Not many people can say that they have seen almost half of the alumnae of Scripps College graduate.

James Manifold, who retires this June as the College’s vice president of business affairs, is one who can.

Manifold joined the Scripps team in 1982 as treasurer, after teaching accounting at Claremont McKenna College and serving as director of finance and administration for the House Institute in Los Angeles. He was promoted to his current position in 1988. For nearly three decades, he has played an essential role in the progress of Scripps during a period of significant growth and expansion and helped make Scripps the strong, nationally recognized institution it is today.

Although Manifold works with the school’s finances, he is most proud of accomplishments that don’t concern money — even if the school’s endowment did increase 12-fold during his tenure to close to $270 million today. As Manifold would say, “That’s a number to be admired.”
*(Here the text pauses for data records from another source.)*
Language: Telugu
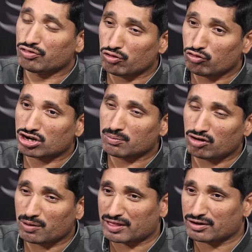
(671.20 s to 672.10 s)
ఎదురు
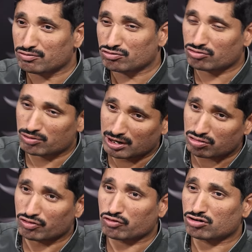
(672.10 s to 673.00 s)
కుటుంబంలో బ్రదర్ని చూసుకోవటండి
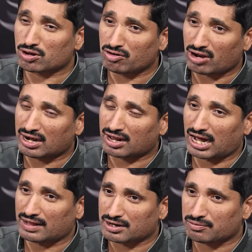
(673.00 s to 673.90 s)
సొంత కుటుంబంలో అన్నని
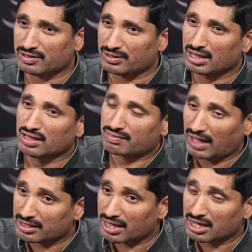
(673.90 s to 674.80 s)
కాదంటుంది
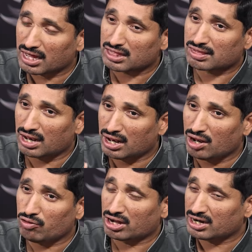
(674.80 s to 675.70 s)
సహజంగా
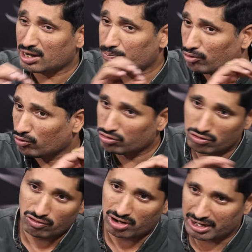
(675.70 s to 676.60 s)
చెల్లెళ్ళు అన్నని ఎప్పుడు
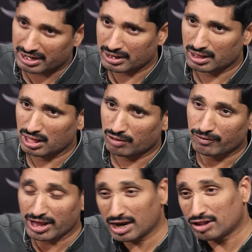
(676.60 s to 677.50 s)
వదులుకోరండి
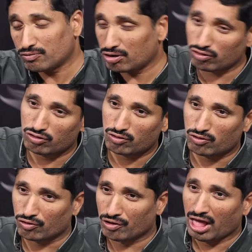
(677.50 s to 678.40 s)
వీలైనంత వరకు
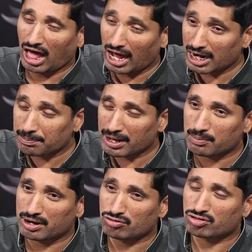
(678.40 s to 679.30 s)
వదులుకోడు hmm. ఆడపిల్ల
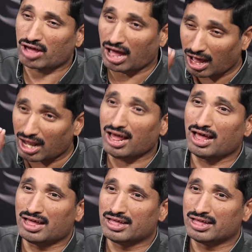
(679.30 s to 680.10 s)
మనసు చాలా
What pleases him most is the expansion of the campus from Columbia Avenue to Dartmouth Avenue, which includes the purchases of Steele, Garrison, and the Lang Arts Building. Under Manifold’s influence, the College has renovated almost all of the major campus structures, including Elizabeth Hubert Malott Commons, the Performing Arts Center, and Vita Nova Hall, and added three new structures: the Gabrielle Jungels-Winkler Residence Hall, Tiernan Field House, and the Lincoln Ceramic Art Building. The size of the campus increased by 20 percent, with 100,000 square feet of new academic and co-curricular space — all done with a respect for Scripps’ distinctive architectural and landscape heritage.

Even with all the new construction, Manifold’s favorite spots on campus tend to be historic: Margaret Fowler Garden, the Clark Hall living room, and Turtle Court in Browning Hall.

It was under Manifold’s direction that the College installed a computerized irrigation system in 1990, igniting the College’s drive toward innovative sustainability efforts. He also oversaw the reduction of $20 million in deferred maintenance.

To many at Scripps, Manifold is the campus’s leading tour guide; it is almost de rigueur for every new College employee to take a stroll through campus with Manifold, who points out the history and details of campus buildings and grounds with delightful wit and encyclopedic knowledge.

“It’s rare for someone to stay with a job this long,” he says. “The pleasure of doing so is seeing the fruits of my labor — the options for the future — being exercised.” However, he says he will miss all of his dedicated colleagues: the students, faculty, and staff.

So, where will we find him next year, peacefully retired?

“I grew up on the water,” the former U.S. Coast Guardsman says, “so now that I will have the time, I am really looking forward to some sailing trips.”

Bon voyage to a man who has made a lasting contribution to excellence at Scripps College.